(Directions for this task) Write all of the entries out again exactly, but not the images.

(Materials provided)
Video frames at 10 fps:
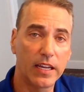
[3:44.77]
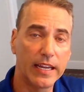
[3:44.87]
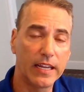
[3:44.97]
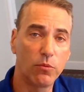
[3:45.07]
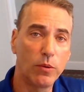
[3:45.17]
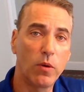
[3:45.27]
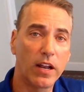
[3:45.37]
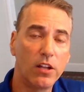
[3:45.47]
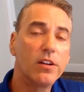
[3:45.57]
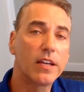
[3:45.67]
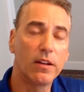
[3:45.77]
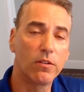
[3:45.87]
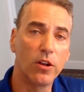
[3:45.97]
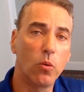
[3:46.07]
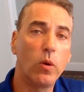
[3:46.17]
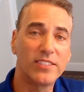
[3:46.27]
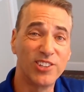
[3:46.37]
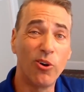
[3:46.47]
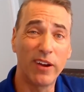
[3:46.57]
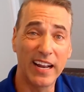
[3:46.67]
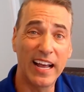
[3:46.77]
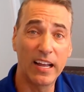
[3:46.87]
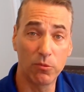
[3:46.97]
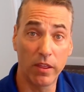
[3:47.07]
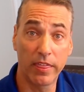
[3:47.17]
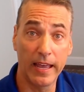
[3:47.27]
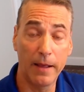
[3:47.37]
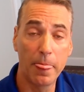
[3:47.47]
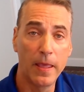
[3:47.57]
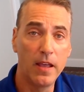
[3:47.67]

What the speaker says: And we'd want to look at, what's going on with that.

(The completed task)
Video frames at 10 fps:
[3:44.77]
[3:44.87]
[3:44.97]
[3:45.07]
[3:45.17]
[3:45.27]
[3:45.37]
[3:45.47]
[3:45.57]
[3:45.67]
[3:45.77]
[3:45.87]
[3:45.97]
[3:46.07]
[3:46.17]
[3:46.27]
[3:46.37]
[3:46.47]
[3:46.57]
[3:46.67]
[3:46.77]
[3:46.87]
[3:46.97]
[3:47.07]
[3:47.17]
[3:47.27]
[3:47.37]
[3:47.47]
[3:47.57]
[3:47.67]

What the speaker says: And we'd want to look at, what's going on with that.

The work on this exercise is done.